Functional analysis of the human papillomavirus type 16 E1=E4 protein provides a mechanism for in vivo and in vitro keratin filament reorganization.

Journal of virology (2003-12-25)
Qian Wang, Heather Griffin, Shirley Southern, Deborah Jackson, Ana Martin, Pauline McIntosh, Clare Davy, Phillip J Masterson, Philip A Walker, Peter Laskey, M Bishr Omary, John Doorbar
RÉSUMÉ

High-risk human papillomaviruses, such as human papillomavirus type 16 (HPV16), are the primary cause of cervical cancer. The HPV16 E1=E4 protein associates with keratin intermediate filaments and causes network collapse when expressed in epithelial cells in vitro. Here, we show that keratin association and network reorganization also occur in vivo in low-grade cervical neoplasia caused by HPV16. The 16E1=E4 protein binds to keratins directly and interacts strongly with keratin 18, a member of the type I intermediate-filament family. By contrast, 16E1=E4 bound only weakly to keratin 8, a type II intermediate-filament protein, and showed no detectable affinity for the type III protein, vimentin. The N-terminal 16 amino acids of the 16E1=E4 protein, which contains the YPLLXLL motif that is conserved among supergroup A viruses, were sufficient to target green fluorescent protein to the keratin network.
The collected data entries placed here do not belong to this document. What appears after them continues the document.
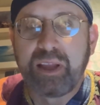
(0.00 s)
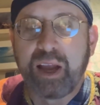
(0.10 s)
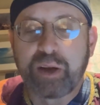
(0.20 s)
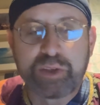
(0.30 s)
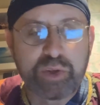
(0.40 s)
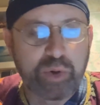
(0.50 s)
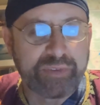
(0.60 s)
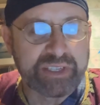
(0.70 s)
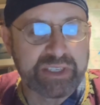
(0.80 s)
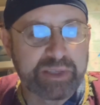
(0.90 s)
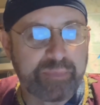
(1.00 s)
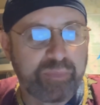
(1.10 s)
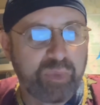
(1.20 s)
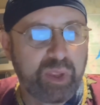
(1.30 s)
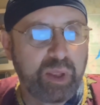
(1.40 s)
our service.
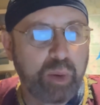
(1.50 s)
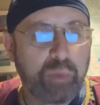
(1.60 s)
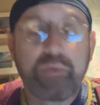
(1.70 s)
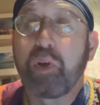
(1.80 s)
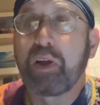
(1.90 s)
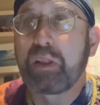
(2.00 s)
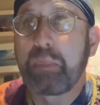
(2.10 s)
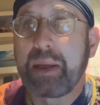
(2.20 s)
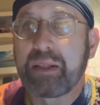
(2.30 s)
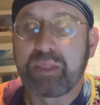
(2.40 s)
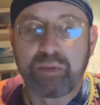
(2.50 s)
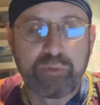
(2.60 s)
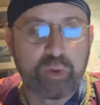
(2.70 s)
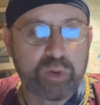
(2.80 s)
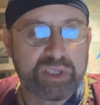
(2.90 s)
We've talked about the
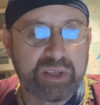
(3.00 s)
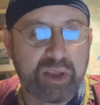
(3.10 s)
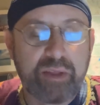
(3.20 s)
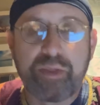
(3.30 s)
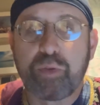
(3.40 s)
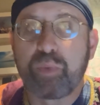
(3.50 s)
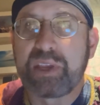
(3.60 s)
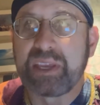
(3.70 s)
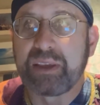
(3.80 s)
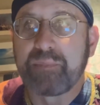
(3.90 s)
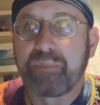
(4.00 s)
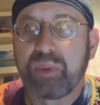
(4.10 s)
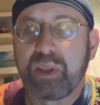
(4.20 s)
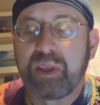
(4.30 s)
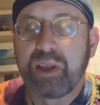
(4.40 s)
first three.
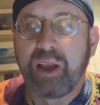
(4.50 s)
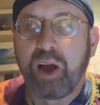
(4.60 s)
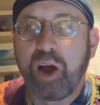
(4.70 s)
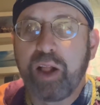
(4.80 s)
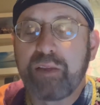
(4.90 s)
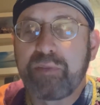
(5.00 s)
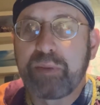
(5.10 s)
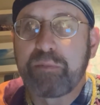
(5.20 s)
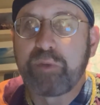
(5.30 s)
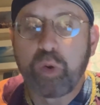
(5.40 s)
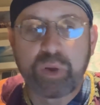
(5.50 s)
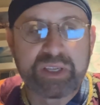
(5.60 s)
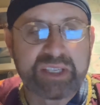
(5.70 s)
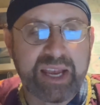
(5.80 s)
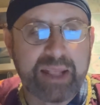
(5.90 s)
All of them
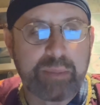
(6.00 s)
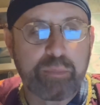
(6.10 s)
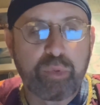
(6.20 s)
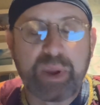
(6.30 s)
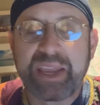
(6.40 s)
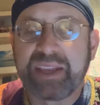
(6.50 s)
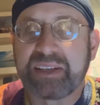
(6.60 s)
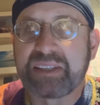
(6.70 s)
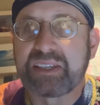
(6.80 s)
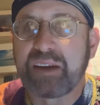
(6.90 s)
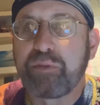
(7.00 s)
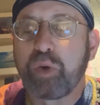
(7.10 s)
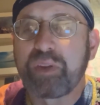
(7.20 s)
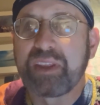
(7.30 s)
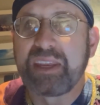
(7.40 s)
focus on praise, avot and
When expressed in the SiHa cervical epithelial cell line, the full-length 16E1=E4 protein caused an almost total inhibition of keratin dynamics, despite the phosphorylation of keratin 18 at serine 33, which normally leads to 14-3-3-mediated keratin solubilization. Mutant 16E1=E4 proteins which lack the LLKLL motif, or which have lost amino acids from their C termini, and which were compromised in the ability to associate with keratins did not disturb normal keratin dynamics. 16E1=E4 was found to exist as dimers and hexamers, whereas a C-terminal deletion mutant (16E1=E4Delta87-92) existed as monomers and formed multimeric structures only poorly. Considered together, our results suggest that by associating with keratins through its N terminus, and by associating with itself through its C terminus, 16E1=E4 may act as a keratin cross-linker and prevent the movement of keratins between the soluble and insoluble compartments. The increase in avidity associated with multimeric binding may contribute to the ability of 16E1=E4 to sequester its cellular targets in the cytoplasm.